WHAT THE TASK ASKS:
Except for the images, repeat the entries below word for word.

■ ■ ■ ■

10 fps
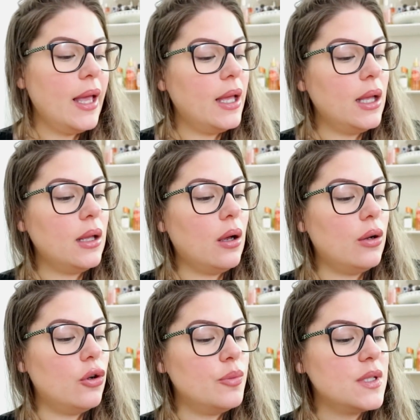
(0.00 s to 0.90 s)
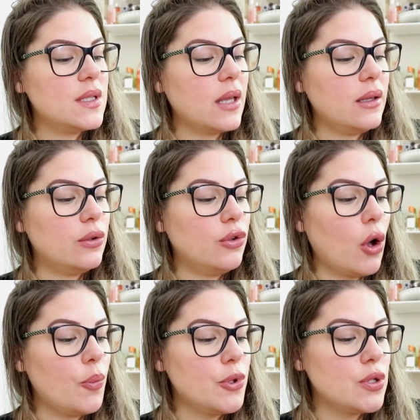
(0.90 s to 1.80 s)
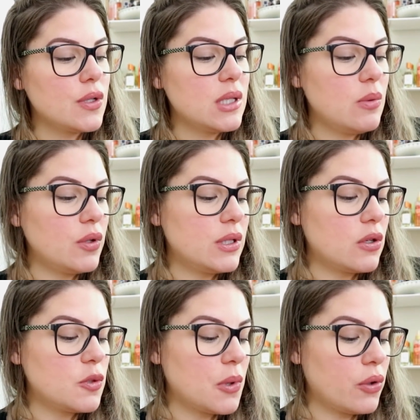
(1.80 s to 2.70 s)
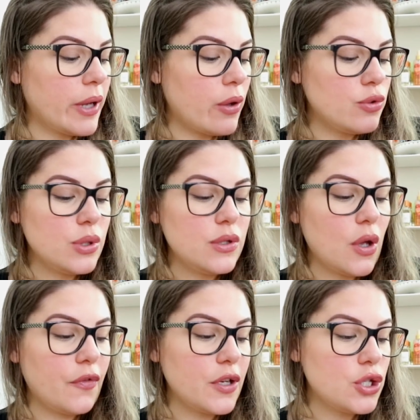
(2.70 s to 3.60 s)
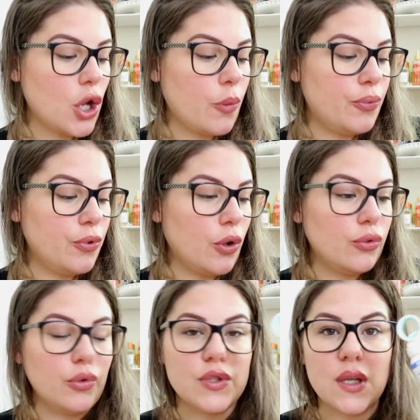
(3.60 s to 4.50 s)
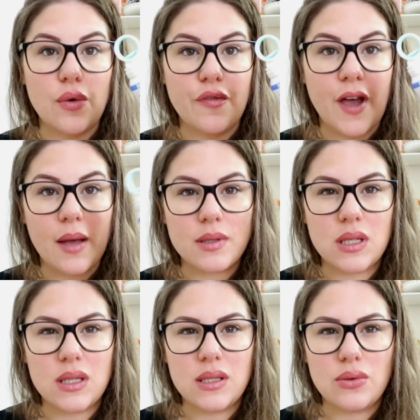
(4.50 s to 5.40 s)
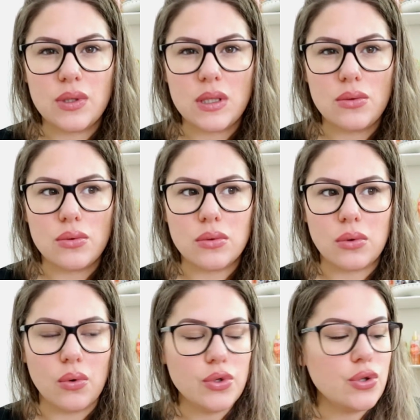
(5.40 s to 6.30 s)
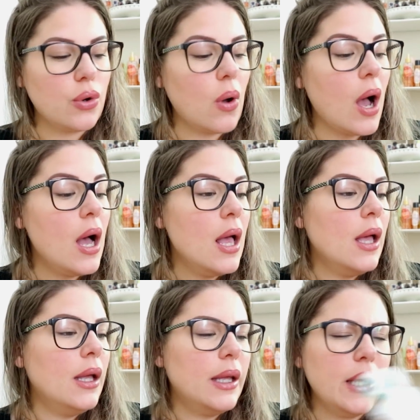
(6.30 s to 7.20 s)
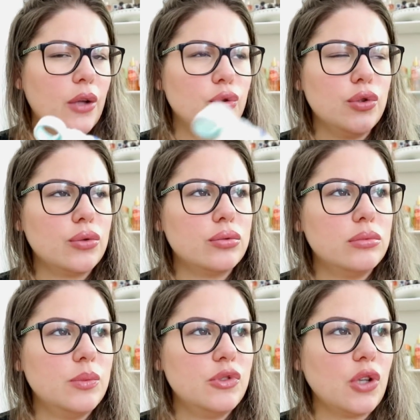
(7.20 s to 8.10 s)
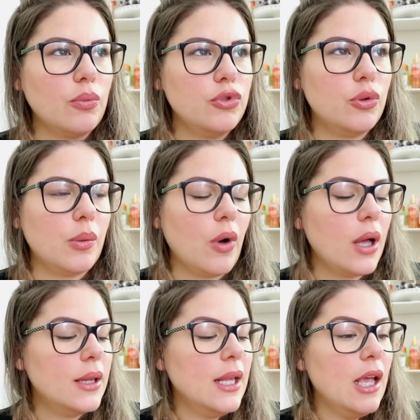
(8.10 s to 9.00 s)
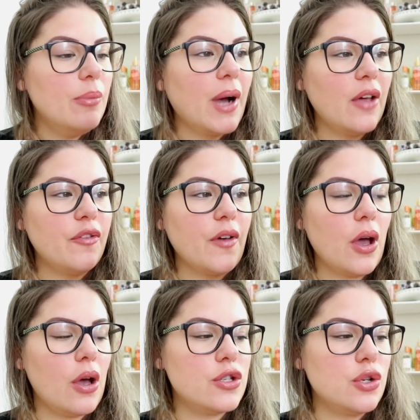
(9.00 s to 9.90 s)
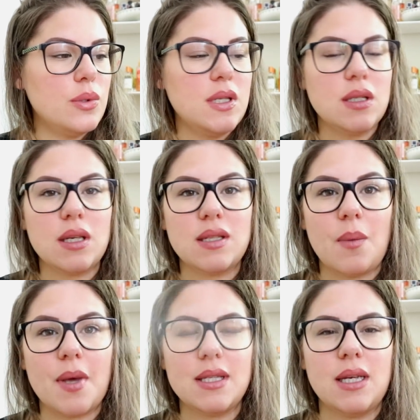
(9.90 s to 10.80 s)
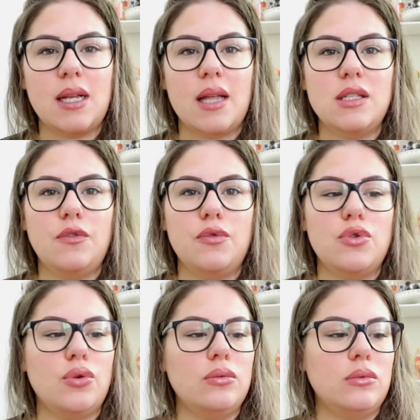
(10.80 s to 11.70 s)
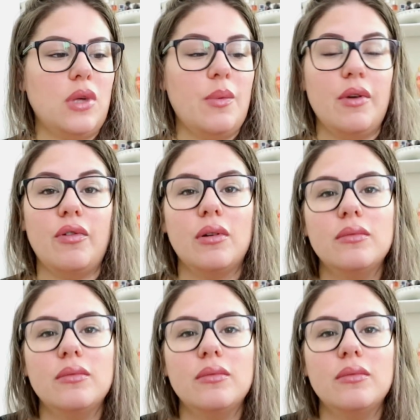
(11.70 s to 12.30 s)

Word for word: Et le euh, le Mixa déodorant peau sensible antitranspirant 48 heures, fraîcheur pure. Donc c'est le vert, parce qu'il existe aussi le rose, je crois. Et un autre, il me semble, de moi Bref, euh, celui-ci, ce qui est sympa, c'est que la diffusion... Ah bah...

■ ■ ■ ■

ANSWER FOR THE TASK:
10 fps
(0.00 s to 0.90 s)
(0.90 s to 1.80 s)
(1.80 s to 2.70 s)
(2.70 s to 3.60 s)
(3.60 s to 4.50 s)
(4.50 s to 5.40 s)
(5.40 s to 6.30 s)
(6.30 s to 7.20 s)
(7.20 s to 8.10 s)
(8.10 s to 9.00 s)
(9.00 s to 9.90 s)
(9.90 s to 10.80 s)
(10.80 s to 11.70 s)
(11.70 s to 12.30 s)

Word for word: Et le euh, le Mixa déodorant peau sensible antitranspirant 48 heures, fraîcheur pure. Donc c'est le vert, parce qu'il existe aussi le rose, je crois. Et un autre, il me semble, de moi Bref, euh, celui-ci, ce qui est sympa, c'est que la diffusion... Ah bah...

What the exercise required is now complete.